## Exercise data
---

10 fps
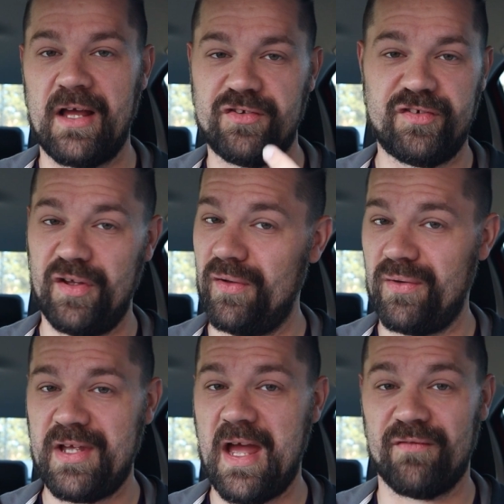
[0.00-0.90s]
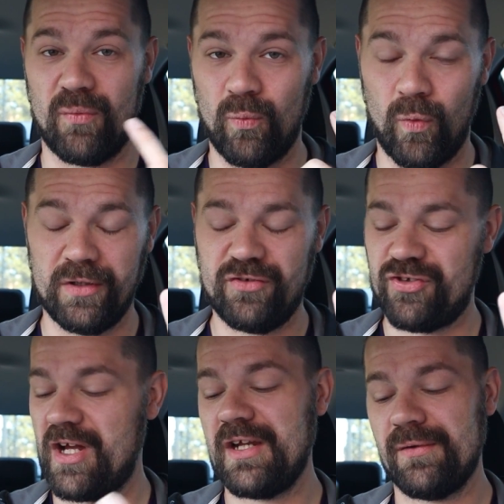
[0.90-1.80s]
I still only have one
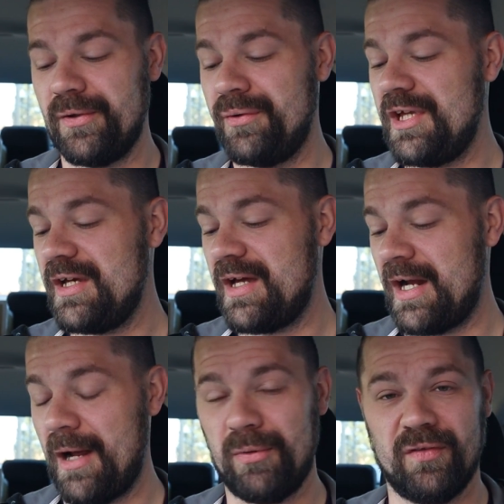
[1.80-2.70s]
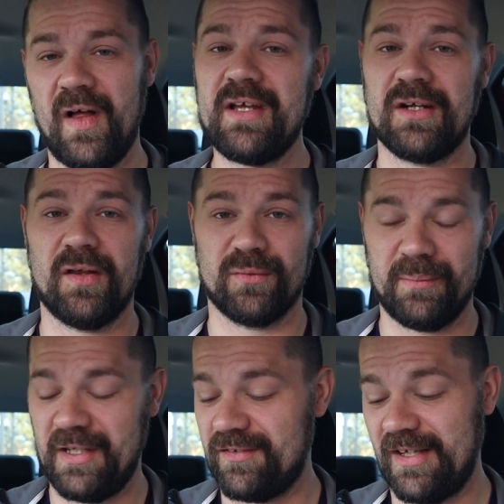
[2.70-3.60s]
shiny Lugia, and I would like another
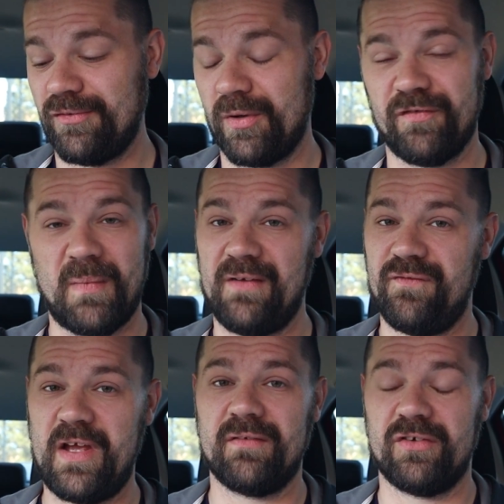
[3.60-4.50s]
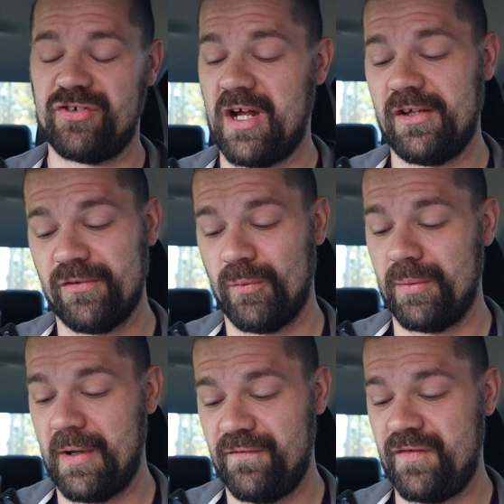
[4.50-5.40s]
one because that's one of my favorite shinies and one
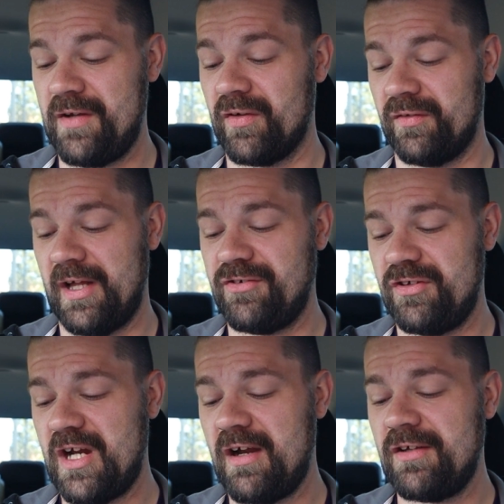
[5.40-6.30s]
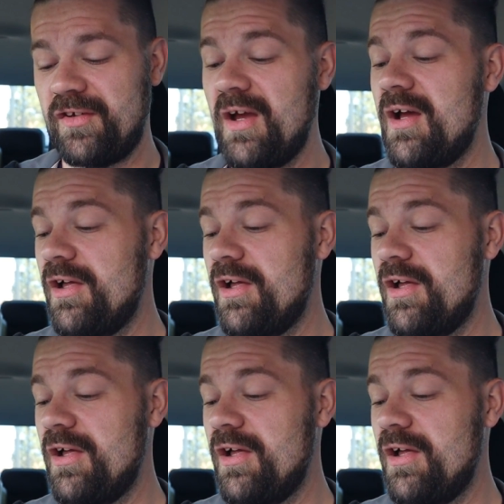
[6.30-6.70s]
of my favorite legendaries.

---

## To do
Copy the records exactly, leaving out every picture.

## Solution
10 fps
[0.00-0.90s]
[0.90-1.80s]
I still only have one
[1.80-2.70s]
[2.70-3.60s]
shiny Lugia, and I would like another
[3.60-4.50s]
[4.50-5.40s]
one because that's one of my favorite shinies and one
[5.40-6.30s]
[6.30-6.70s]
of my favorite legendaries.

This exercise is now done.